What you are asked to do
Every entry needs to be written out again exactly.

Material shown
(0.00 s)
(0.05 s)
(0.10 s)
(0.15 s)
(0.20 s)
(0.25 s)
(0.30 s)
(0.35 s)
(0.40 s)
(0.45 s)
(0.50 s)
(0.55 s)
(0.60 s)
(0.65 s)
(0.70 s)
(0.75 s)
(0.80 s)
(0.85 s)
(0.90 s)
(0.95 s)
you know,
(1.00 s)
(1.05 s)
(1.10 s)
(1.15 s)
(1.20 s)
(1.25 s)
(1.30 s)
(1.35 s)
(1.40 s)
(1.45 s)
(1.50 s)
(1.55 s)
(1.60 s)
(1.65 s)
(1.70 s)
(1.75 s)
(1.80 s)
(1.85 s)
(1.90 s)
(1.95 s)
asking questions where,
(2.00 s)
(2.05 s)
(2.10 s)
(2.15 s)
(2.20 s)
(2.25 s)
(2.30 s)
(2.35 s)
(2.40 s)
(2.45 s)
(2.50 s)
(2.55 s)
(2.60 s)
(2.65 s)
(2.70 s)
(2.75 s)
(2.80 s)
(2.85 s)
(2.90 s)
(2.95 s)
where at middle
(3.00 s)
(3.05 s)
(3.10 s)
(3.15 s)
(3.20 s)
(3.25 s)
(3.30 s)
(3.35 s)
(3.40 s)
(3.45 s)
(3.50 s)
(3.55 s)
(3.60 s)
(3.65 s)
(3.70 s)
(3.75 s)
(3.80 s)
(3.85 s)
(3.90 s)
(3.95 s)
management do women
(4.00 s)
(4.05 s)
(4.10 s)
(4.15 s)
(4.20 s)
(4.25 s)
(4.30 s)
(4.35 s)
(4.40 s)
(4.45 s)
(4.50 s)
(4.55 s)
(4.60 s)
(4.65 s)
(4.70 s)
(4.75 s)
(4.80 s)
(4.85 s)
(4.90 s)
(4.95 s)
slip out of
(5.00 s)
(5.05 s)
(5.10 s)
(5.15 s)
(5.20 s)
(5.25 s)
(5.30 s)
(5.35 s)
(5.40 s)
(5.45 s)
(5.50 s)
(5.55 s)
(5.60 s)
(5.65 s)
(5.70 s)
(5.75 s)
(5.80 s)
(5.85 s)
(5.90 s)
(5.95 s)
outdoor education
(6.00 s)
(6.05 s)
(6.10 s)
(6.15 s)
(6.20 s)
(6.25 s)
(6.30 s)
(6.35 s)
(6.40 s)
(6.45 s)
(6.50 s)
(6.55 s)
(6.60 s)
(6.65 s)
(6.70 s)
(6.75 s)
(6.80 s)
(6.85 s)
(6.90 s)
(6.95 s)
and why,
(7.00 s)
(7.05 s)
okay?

Response to this exercise
(0.00 s)
(0.05 s)
(0.10 s)
(0.15 s)
(0.20 s)
(0.25 s)
(0.30 s)
(0.35 s)
(0.40 s)
(0.45 s)
(0.50 s)
(0.55 s)
(0.60 s)
(0.65 s)
(0.70 s)
(0.75 s)
(0.80 s)
(0.85 s)
(0.90 s)
(0.95 s)
you know,
(1.00 s)
(1.05 s)
(1.10 s)
(1.15 s)
(1.20 s)
(1.25 s)
(1.30 s)
(1.35 s)
(1.40 s)
(1.45 s)
(1.50 s)
(1.55 s)
(1.60 s)
(1.65 s)
(1.70 s)
(1.75 s)
(1.80 s)
(1.85 s)
(1.90 s)
(1.95 s)
asking questions where,
(2.00 s)
(2.05 s)
(2.10 s)
(2.15 s)
(2.20 s)
(2.25 s)
(2.30 s)
(2.35 s)
(2.40 s)
(2.45 s)
(2.50 s)
(2.55 s)
(2.60 s)
(2.65 s)
(2.70 s)
(2.75 s)
(2.80 s)
(2.85 s)
(2.90 s)
(2.95 s)
where at middle
(3.00 s)
(3.05 s)
(3.10 s)
(3.15 s)
(3.20 s)
(3.25 s)
(3.30 s)
(3.35 s)
(3.40 s)
(3.45 s)
(3.50 s)
(3.55 s)
(3.60 s)
(3.65 s)
(3.70 s)
(3.75 s)
(3.80 s)
(3.85 s)
(3.90 s)
(3.95 s)
management do women
(4.00 s)
(4.05 s)
(4.10 s)
(4.15 s)
(4.20 s)
(4.25 s)
(4.30 s)
(4.35 s)
(4.40 s)
(4.45 s)
(4.50 s)
(4.55 s)
(4.60 s)
(4.65 s)
(4.70 s)
(4.75 s)
(4.80 s)
(4.85 s)
(4.90 s)
(4.95 s)
slip out of
(5.00 s)
(5.05 s)
(5.10 s)
(5.15 s)
(5.20 s)
(5.25 s)
(5.30 s)
(5.35 s)
(5.40 s)
(5.45 s)
(5.50 s)
(5.55 s)
(5.60 s)
(5.65 s)
(5.70 s)
(5.75 s)
(5.80 s)
(5.85 s)
(5.90 s)
(5.95 s)
outdoor education
(6.00 s)
(6.05 s)
(6.10 s)
(6.15 s)
(6.20 s)
(6.25 s)
(6.30 s)
(6.35 s)
(6.40 s)
(6.45 s)
(6.50 s)
(6.55 s)
(6.60 s)
(6.65 s)
(6.70 s)
(6.75 s)
(6.80 s)
(6.85 s)
(6.90 s)
(6.95 s)
and why,
(7.00 s)
(7.05 s)
okay?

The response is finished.